Mais chez Macron on sent aussi une volonté politique forte, qui a commencé en France avec Sarkozy ou l’ineffable Hollande : on fabrique un peuple euro-mondialiste promu aux hautes tâches de désindustrialisation, de remplacement (grand ou pas !), de servitude débile et d’humanitarisme agressif.
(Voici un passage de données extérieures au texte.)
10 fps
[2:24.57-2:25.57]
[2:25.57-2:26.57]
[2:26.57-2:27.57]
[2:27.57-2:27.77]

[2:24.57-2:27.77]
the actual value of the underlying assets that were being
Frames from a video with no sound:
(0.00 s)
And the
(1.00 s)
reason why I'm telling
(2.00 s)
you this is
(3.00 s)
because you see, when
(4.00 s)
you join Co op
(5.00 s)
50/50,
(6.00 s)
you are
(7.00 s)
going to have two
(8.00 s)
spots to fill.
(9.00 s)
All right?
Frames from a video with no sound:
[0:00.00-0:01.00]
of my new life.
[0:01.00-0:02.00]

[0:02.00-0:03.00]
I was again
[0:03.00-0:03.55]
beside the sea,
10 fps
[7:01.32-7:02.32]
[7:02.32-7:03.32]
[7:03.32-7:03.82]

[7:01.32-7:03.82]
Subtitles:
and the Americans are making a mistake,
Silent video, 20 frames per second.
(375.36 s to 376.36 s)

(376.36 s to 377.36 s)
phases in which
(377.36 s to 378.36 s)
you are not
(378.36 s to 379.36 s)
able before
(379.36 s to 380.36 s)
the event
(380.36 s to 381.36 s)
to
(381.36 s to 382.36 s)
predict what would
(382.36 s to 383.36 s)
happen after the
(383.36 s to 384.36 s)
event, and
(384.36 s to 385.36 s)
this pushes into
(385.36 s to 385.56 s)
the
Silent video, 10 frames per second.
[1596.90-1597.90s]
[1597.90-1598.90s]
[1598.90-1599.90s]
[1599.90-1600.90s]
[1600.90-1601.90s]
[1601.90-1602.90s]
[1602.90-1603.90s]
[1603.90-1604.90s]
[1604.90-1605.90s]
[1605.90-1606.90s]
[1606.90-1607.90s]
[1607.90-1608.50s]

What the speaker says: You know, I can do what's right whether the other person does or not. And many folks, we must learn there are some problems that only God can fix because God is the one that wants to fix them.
Les libertariens américains qui sont les seuls philosophes politiques modernes importants ont insisté : l’Etat fabrique une population d’assistés et de manipulés, qui est marquée aussi par un incessant bellicisme passif et humanitaire. La sensibilité « féminine » maladive progresse aussi (presque toutes les ministres de la guerre contre la Russie sont des femmes) et cette sensibilité suppose d’une part une mentalité de nursery (il n’y a plus de citoyens, il n’y a que des enfants, remarque en Amérique un certain Chesterton) et une mentalité interventionniste (non au fascisme serbe, non aux chinois, plus jamais ça, etc.), mentalité qui a tendance comme en quarante à rendre de sacrées raclées sur les champs de bataille sans y rien comprendre. C’est ainsi que deux mois après la tannée en Afghanistan la très folle administration Biden, woke, LGBTG, covidiste et autre vint se prendre une raclée en Ukraine. Ici aussi la fin de la logique prophétisée par Debord n’y changera rien ; et Maurras aura encore tort, qui disait qu’on se souvient des coups reçus. Vraiment ?
Le jour où l’on crèvera de faim en faisant la queue pour acheter du soleil vert avec des bons, ils diront que c’est très bon pour le climat. C’est ça aussi un peuple nouveau : un peuple qui ne veut plus être. La suite nous dira s’il va être exaucé.